During the CO2 injection, October 4–14, 2004, more than 40 water samples were collected from the observation well using the U-tube system, and results from on-site measurements of electrical conductance (EC), pH and alkalinity are discussed in [19]. The EC exhibited only subtle increase from a pre-injection value of ~120 mS/cm (at ~22°C), whereas there were major changes in some chemical parameters as the CO2 reached the observation well, including a sharp drop in pH (from 6.5 to 5.7) and high increases in alkalinity (from 100 to 3,000 mg/L as bicarbonate). Additionally, laboratory determinations showed
major increases in dissolved Fe (from 30 to 1,100 mg/L) and Mn, and signifi cant increases in the concentration of Ca. The most dramatic changes in chemistry occurred at CO2 breakthrough 51 hours after injection (Fig. 2), as evidenced also by on-site analysis of gas samples from the U-tube system that showed CO2 concentrations increasing from 0.3 to 3.6% of total gas [20]. The CO2 content of gas measured on site and in laboratory then quickly increased, reaching values of up to ~97% of total gas, with CH4 comprising the bulk of the remaining 3%
(Table 1). Signifi cant shifts were also observed in the isotopic compositions of H2O, DIC and CH4 following CO
2 injection.
Results of geochemical modeling, using updated SOLMINEQ [22]

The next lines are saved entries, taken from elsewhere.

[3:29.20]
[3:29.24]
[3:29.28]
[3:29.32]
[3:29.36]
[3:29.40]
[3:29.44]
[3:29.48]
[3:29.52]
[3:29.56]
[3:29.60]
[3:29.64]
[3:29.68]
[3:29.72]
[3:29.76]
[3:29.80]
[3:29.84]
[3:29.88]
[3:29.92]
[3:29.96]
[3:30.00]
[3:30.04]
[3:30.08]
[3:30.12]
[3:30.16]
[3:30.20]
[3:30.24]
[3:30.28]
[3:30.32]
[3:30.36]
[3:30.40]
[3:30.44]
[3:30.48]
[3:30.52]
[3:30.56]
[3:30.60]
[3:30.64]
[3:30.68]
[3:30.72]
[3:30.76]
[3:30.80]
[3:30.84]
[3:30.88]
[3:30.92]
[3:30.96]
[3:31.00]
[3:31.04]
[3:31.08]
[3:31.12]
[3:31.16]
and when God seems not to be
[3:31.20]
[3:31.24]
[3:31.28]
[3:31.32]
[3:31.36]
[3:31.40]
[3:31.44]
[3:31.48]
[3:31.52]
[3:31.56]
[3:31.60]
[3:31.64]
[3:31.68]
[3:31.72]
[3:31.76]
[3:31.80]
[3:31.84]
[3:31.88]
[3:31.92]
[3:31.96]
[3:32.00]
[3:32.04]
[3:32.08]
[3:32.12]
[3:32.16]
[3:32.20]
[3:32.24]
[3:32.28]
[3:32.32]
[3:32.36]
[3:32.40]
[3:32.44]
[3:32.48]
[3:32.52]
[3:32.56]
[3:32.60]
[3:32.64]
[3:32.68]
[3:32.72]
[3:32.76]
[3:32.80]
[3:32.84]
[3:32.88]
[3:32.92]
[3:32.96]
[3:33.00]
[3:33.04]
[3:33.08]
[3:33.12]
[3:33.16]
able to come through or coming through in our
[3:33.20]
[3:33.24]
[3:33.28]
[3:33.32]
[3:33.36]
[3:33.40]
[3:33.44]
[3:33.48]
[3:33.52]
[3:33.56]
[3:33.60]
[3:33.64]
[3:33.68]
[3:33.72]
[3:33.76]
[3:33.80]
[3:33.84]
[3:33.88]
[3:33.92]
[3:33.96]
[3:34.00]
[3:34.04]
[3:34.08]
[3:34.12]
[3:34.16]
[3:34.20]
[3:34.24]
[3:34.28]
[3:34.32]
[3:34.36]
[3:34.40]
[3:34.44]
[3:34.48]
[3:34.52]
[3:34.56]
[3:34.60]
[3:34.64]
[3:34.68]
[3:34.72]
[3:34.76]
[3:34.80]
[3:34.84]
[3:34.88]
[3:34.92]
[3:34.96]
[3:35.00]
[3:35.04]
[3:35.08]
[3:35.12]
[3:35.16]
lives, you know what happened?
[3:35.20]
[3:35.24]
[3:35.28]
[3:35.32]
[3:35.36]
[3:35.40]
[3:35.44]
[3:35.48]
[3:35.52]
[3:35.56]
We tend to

indicate that the Frio formation water in contact with the supercritical CO2 would have a pH of ~3 at subsurface conditions. This low pH causes the brine to become highly undersaturated with respect to carbonate, aluminosilicate and other minerals in the Frio (Fig. 3 in [19]). Because mineral dissolution rates are generally higher by one or more orders of magnitude at such low pH values [23], the observed increases in concentrations of Ca and equivalent concentration of HCO3 likely result from the rapid dissolution of calcite, as depicted in reaction (1).

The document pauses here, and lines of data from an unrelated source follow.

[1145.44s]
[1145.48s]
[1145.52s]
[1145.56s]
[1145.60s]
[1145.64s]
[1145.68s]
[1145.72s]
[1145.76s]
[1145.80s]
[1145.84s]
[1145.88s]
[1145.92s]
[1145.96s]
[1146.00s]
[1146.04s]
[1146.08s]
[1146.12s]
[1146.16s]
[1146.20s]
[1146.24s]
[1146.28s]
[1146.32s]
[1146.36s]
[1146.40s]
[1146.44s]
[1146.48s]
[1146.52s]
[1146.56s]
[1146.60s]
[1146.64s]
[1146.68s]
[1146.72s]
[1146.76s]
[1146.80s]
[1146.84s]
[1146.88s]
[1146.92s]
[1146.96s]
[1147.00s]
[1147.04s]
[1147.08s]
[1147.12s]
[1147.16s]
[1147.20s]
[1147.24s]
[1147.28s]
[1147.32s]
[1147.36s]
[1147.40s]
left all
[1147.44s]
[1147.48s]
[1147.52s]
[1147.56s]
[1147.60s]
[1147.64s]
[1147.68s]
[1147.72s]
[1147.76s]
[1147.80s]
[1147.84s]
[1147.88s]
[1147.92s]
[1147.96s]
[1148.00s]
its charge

CO2(g) + H2O + CaCO3(s) = Ca2+ + 2HCO3– (1) TABLE 1. COMPOSITION OF GASES (MOLE %) FROM FRIO “C”
AND “B” SANDSTONES. NOTE THE RELATIVELY HIGH CO2 IN 3“B”
Gas “C” 1 “C” 2 “B” 3 “B” 4
He 0.008 0 0.01 0.011
H2 0.040 0.19 0.92 0.012
Ar 0.041 0 0.13 0.010
CO2 0.31 96.8 2.86 0.28
N2 3.87 0.037 1.51 1.12
CH4 93.7 2.94 94.3 98.3
C2H6+ 1.95 0.005 0.12 0.11
1 background from injection well, before CO2 injection.

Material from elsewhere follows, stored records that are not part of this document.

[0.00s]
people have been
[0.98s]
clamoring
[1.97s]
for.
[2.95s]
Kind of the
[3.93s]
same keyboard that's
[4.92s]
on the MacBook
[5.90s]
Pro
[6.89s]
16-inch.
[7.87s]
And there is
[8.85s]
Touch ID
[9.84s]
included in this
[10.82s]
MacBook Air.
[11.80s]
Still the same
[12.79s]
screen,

2 from observation well after CO2 breakthrough.
3 from observation well ~ 6 mo after injection.
4 from the observation well ~ 15 mo after injection.
The large increases observed in concentrations of Fe and equivalent bicarbonate alkalinity could result from dissolution of siderite, but no siderite was observed in the retrieved core. Hence these increases could be caused by dissolution of the observed iron oxyhydroxides, represented in redox-sensitive reaction (2).
2Fe(OH)3(s) + 4H2CO3o + H2(g) = 2Fe2+ + 2HCO3– + 6H2O (2) However, some of the increase in Fe and equivalent bicarbonate could also result from corrosion of pipe and well casing that contact low pH brine [24, 25], as indicated by redox-sensitive reaction (3).
Fe(s) + 2H2CO3o = Fe2+ + 2HCO3– + H2(g) (3) Similar reactions may be written for Mn that increased from 3 to 18 mg/L.
There were also increases in the concentration of other metals, including Zn, Pb and Mo, which are generally associated (sorbed and coprecipitated) with iron oxyhydroxides, but could also be present in the low-carbon steel pipe used in petroleum wells [25].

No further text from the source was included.